Fitch Affirms Malta’s Positive OutlookFitch Affirms Malta’s Positive Outlook

Fitch Ratings affirmed Malta’s long-term foreign and local currency issuer default ratings at ‘A’ with a positive outlook. The issue ratings on Malta’s senior unsecured foreign and local currency bonds have also been affirmed at ‘A’ and ‘F1’. The country ceiling has been affirmed at ‘AAA’ and the short-term foreign and local currency IDRs at ‘F1’.

The agency said Malta’s ratings reflected its high national income per head compared with the ‘A’ median, robust economic growth and a large net external creditor position, MNA reported.

The ratings, it said, were constrained by ongoing structural bottlenecks as captured by the weak World Bank ease of doing business indicator. The positive outlook reflected the agency’s view that the public debt/GDP ratio was on a downward trajectory and that economic growth would keep outperforming similarly-rated peers.

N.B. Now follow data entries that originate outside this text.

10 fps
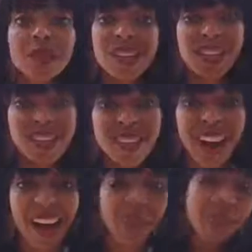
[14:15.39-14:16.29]

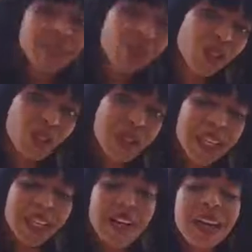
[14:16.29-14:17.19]
Instagram and social
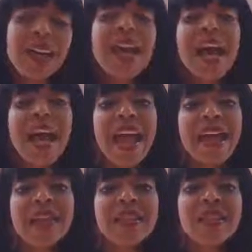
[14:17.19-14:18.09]
media,
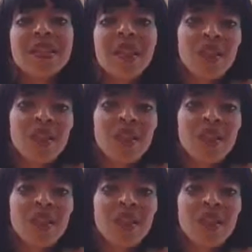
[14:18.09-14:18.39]
and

Economic growth remained strong in 2016 at 3.9% year-on-year over the first three quarters, boosted by robust private consumption. “We forecast the Maltese economy will keep growing at a faster pace than the ‘A’ median at an average 3.3% over 2017-2018, supported by strong employment growth, rising disposable income due to continuous wage appreciation and the launch of new investment projects in the health, education and transport sectors.

“Strong export performance in the pharmaceutical, remote gaming, financial services and tourism sectors will help maintain a solid current account surplus over 2017-2018 despite higher import-intensive investments related to the new EU funding cycle.”

Malta’s gross general government debt fell to an estimated 59% of GDP at the end of 2016 from 60.8% in 2015 due to high revenues from excise duties, income tax and the international investor program.

“We expect it to decrease to 56% in 2018, on the back of an improved primary surplus and strong nominal GDP growth, still higher than the ‘A’ median of 52% of GDP. We project the fiscal deficit to narrow in 2017 to 0.5% of GDP from an estimated 0.7% in 2016.”

The agency said robust economic growth and additional indirect tax measures would boost tax revenues and offset more moderate revenue from the IIP, increased expenditure related to the EU presidency and lower tax on pensions.

“We believe the deficit will remain stable in 2018 as higher absorption of EU funds enables lower public investment, while revenues from the IIP decrease.”